It sounded like a thud.

Maybe a bird had flown into the C-130 as it took off from an airfield in northern Iraq. Or so the flight crew thought.

But then lights and instruments in the cockpit began to blink and sound. One of the flashing instruments alerted the crew to a fire in an engine. A crew member looked out a window to see one of the engines engulfed in flames.

This was more than a bird.

What happened in the next 10 minutes is something the crew from Milwaukee will probably talk about for a long time.

The six-man flight crew from the Air Force Reserve 440th Airlift Wing based at Mitchell International Airport had just picked up a group of 57 soldiers heading for home at the end of their tour of duty. The crew is part of a group of 180 people deployed from the 440th that rotates in and out of the Southwest Asia Central Command area of operations.

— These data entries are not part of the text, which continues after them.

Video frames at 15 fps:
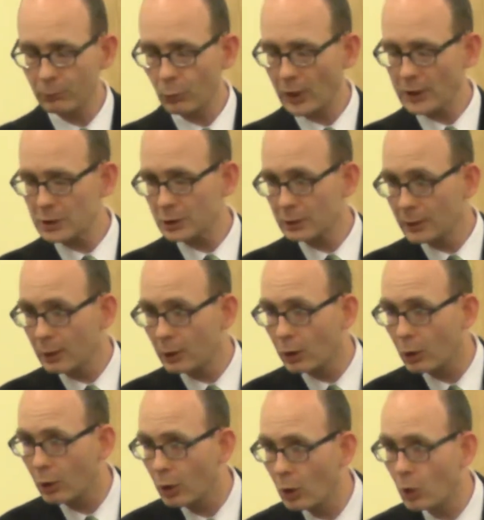which
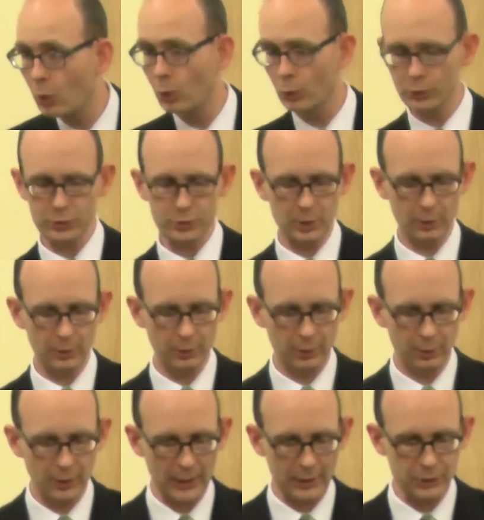closed
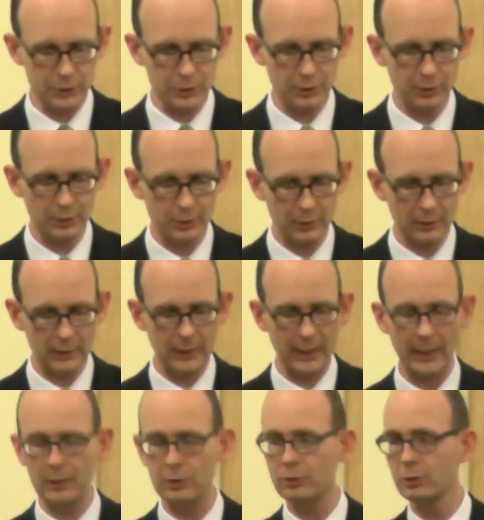this
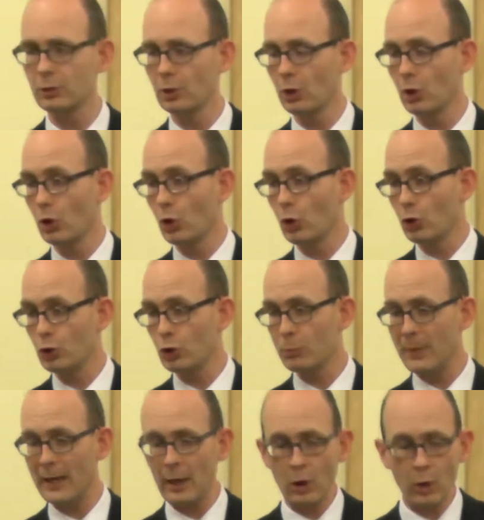gate. You
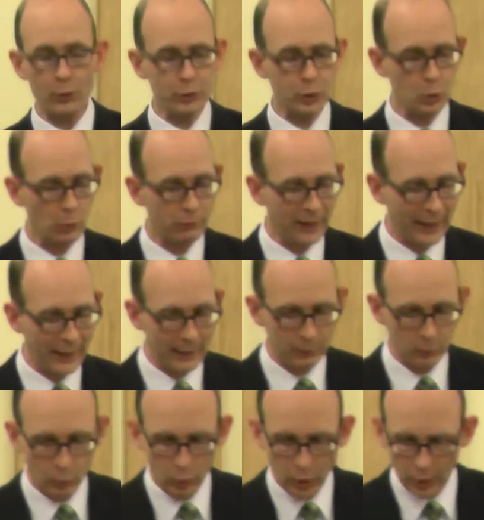may also have
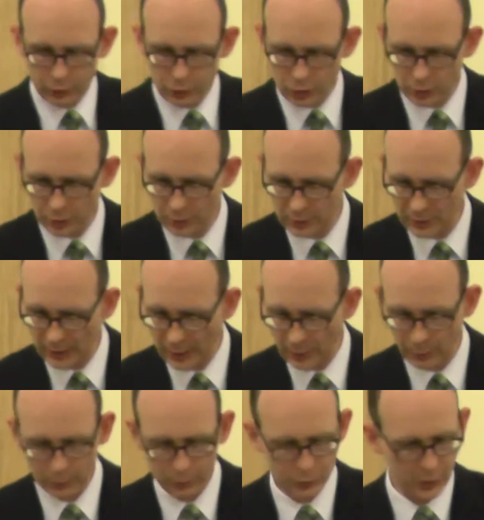had watch
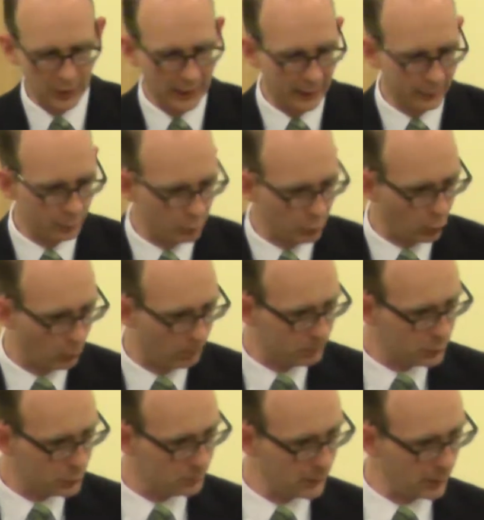towers and
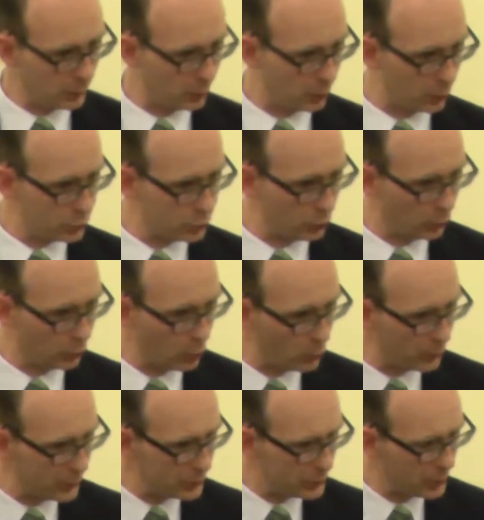rooms because you'll
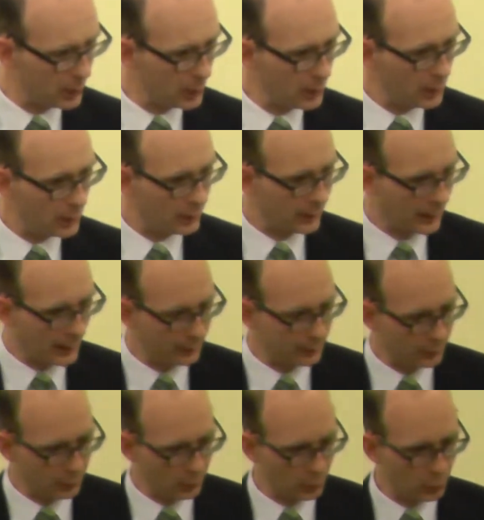notice
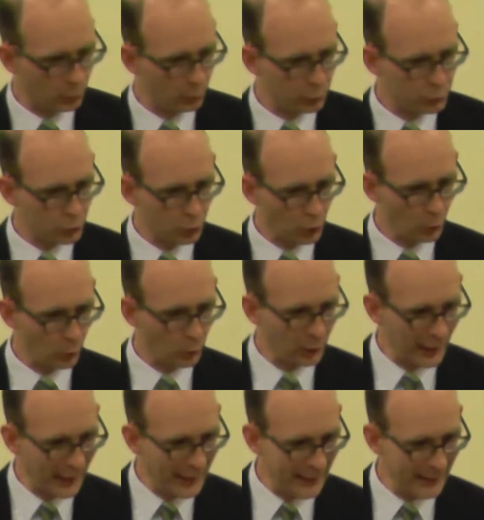that those who were
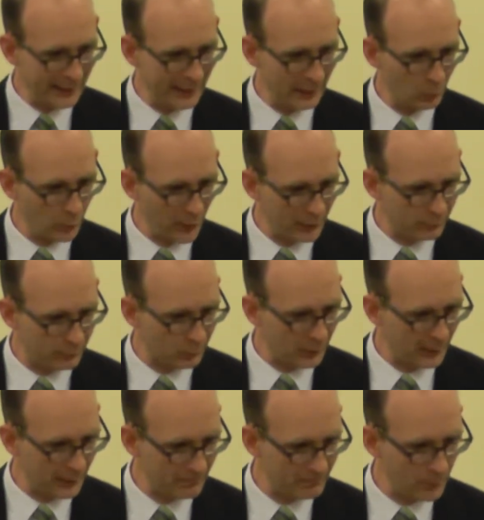lying in wait for
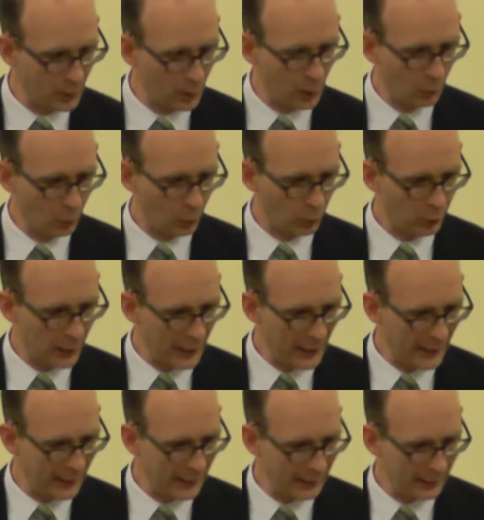him were
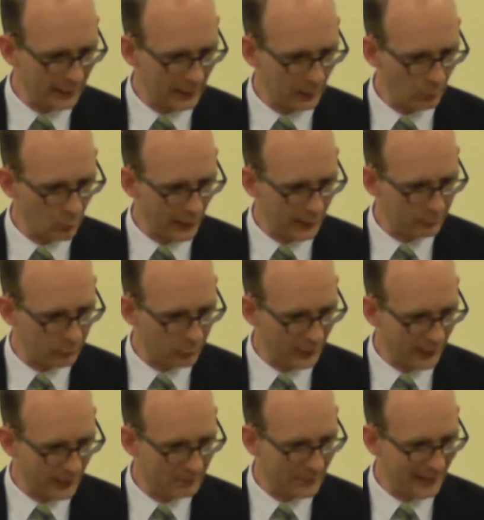lying in wait for
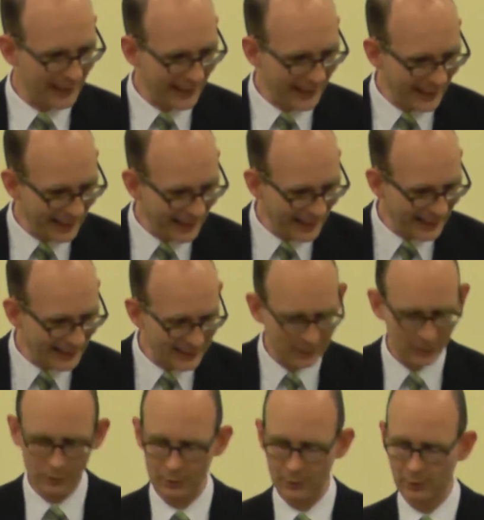him
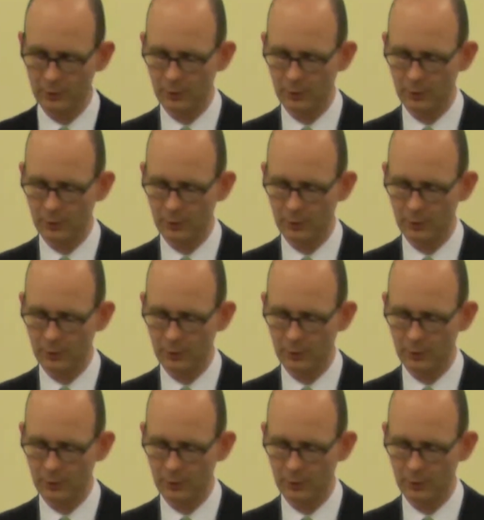in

Shortly after the C-130 took off, the plane was hit by enemy ground fire that punched a large hole in one of the engines and severed fuel lines.

"I noticed a lot of fire coming out of the No. 1 engine - the motor pretty much exploded," said Master Sgt. James Grigsby, 41, of Brodhead.
Tense moments

Grigsby and the other flight crew members spoke in a phone interview Tuesday from southwest Asia about the harrowing plane ride that happened several weeks ago. The 440th is one of five air wings in the 386th Air Expeditionary Wing.

The pilot, Maj. Rolf Breen, looked at all the cockpit lights and indicators and immediately noticed two of them - the fire light and the one indicating turbines were overloaded. The No. 1 engine was shut down. That left three engines still working. Normally that would be OK.

A button was pushed that drained a fire extinguisher inside the engine compartment, a chemical designed to deprive the fire of oxygen. It didn't work. A second extinguisher was drained. Same result.

"On a normal engine fire, one of them would work great," said flight engineer Staff Sgt. Dan Hayes, 29, of Fort Atkinson. "But this wasn't a usual engine fire."

The huge holes in the engine were feeding the fire plenty of oxygen, so the fire extinguishers were no help.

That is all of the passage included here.